[[ Material provided, beginning ]]

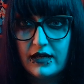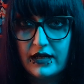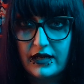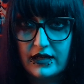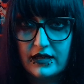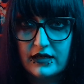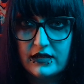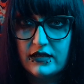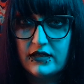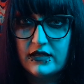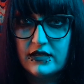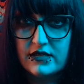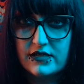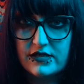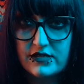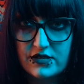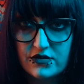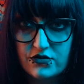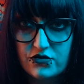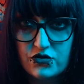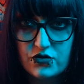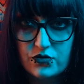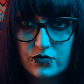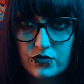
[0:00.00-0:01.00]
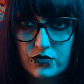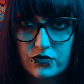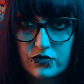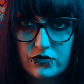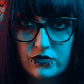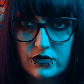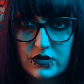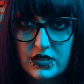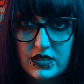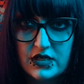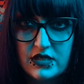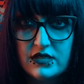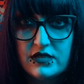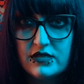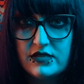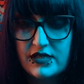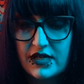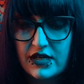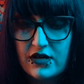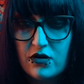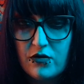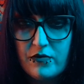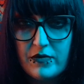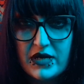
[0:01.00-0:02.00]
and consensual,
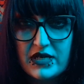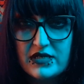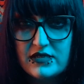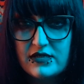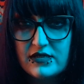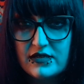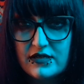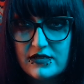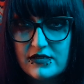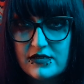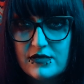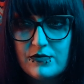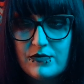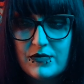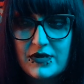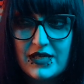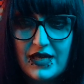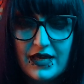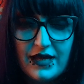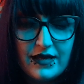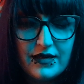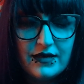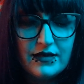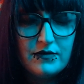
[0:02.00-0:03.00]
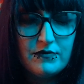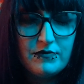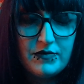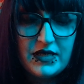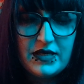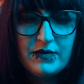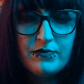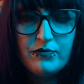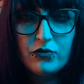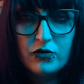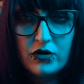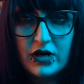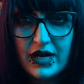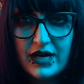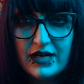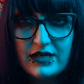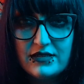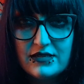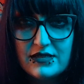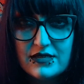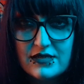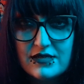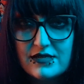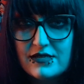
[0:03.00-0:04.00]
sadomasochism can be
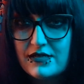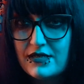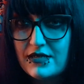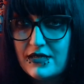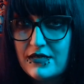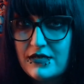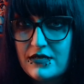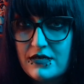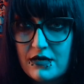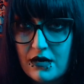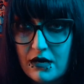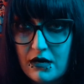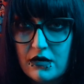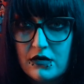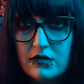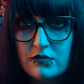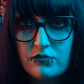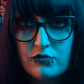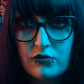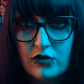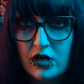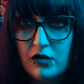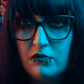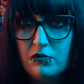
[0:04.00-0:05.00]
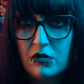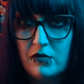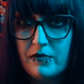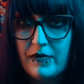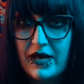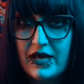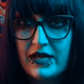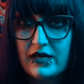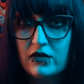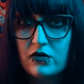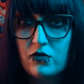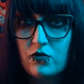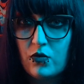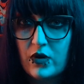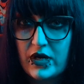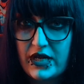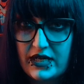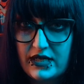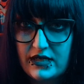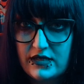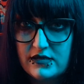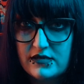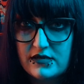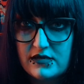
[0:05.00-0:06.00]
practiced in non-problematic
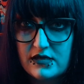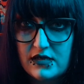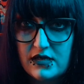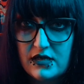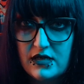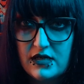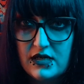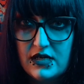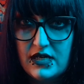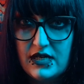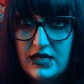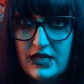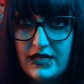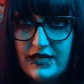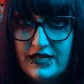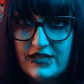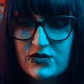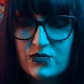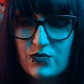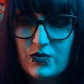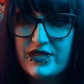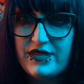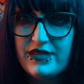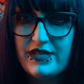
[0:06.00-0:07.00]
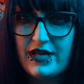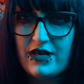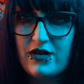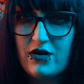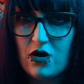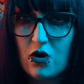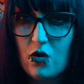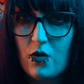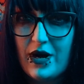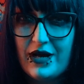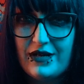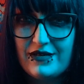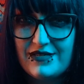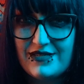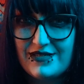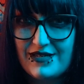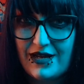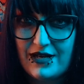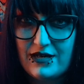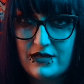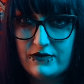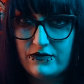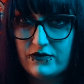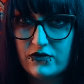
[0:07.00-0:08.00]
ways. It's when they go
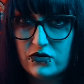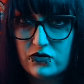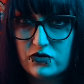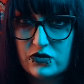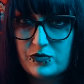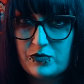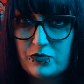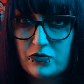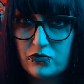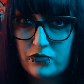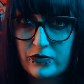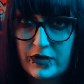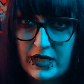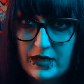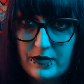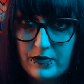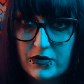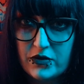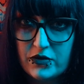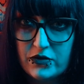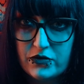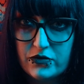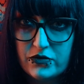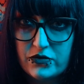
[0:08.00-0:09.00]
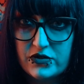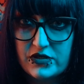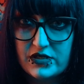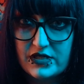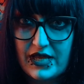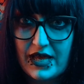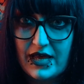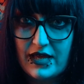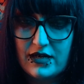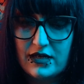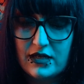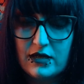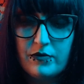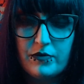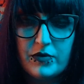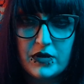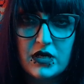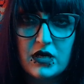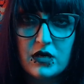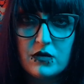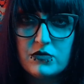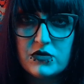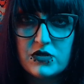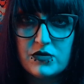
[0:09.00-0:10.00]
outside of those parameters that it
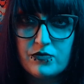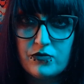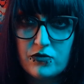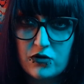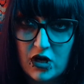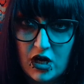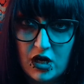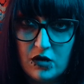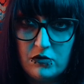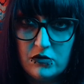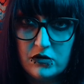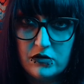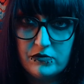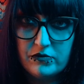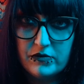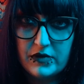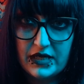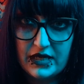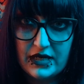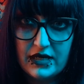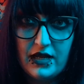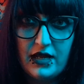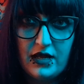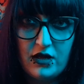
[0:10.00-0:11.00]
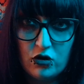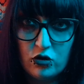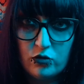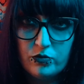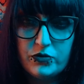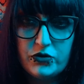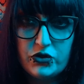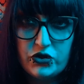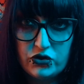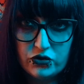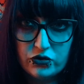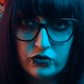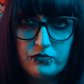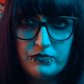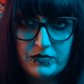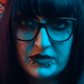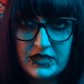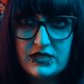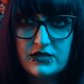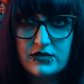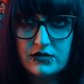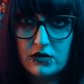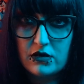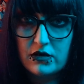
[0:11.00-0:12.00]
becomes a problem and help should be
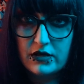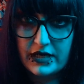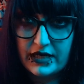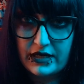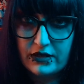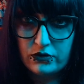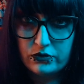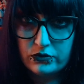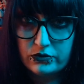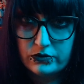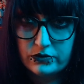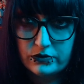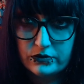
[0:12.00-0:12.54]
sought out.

[[ Material provided, end ]]

▸ **Exercise directions**: Could you output the full set of entries exactly, skipping every picture?

▸ **Response box**:
[0:00.00-0:01.00]
[0:01.00-0:02.00]
and consensual,
[0:02.00-0:03.00]
[0:03.00-0:04.00]
sadomasochism can be
[0:04.00-0:05.00]
[0:05.00-0:06.00]
practiced in non-problematic
[0:06.00-0:07.00]
[0:07.00-0:08.00]
ways. It's when they go
[0:08.00-0:09.00]
[0:09.00-0:10.00]
outside of those parameters that it
[0:10.00-0:11.00]
[0:11.00-0:12.00]
becomes a problem and help should be
[0:12.00-0:12.54]
sought out.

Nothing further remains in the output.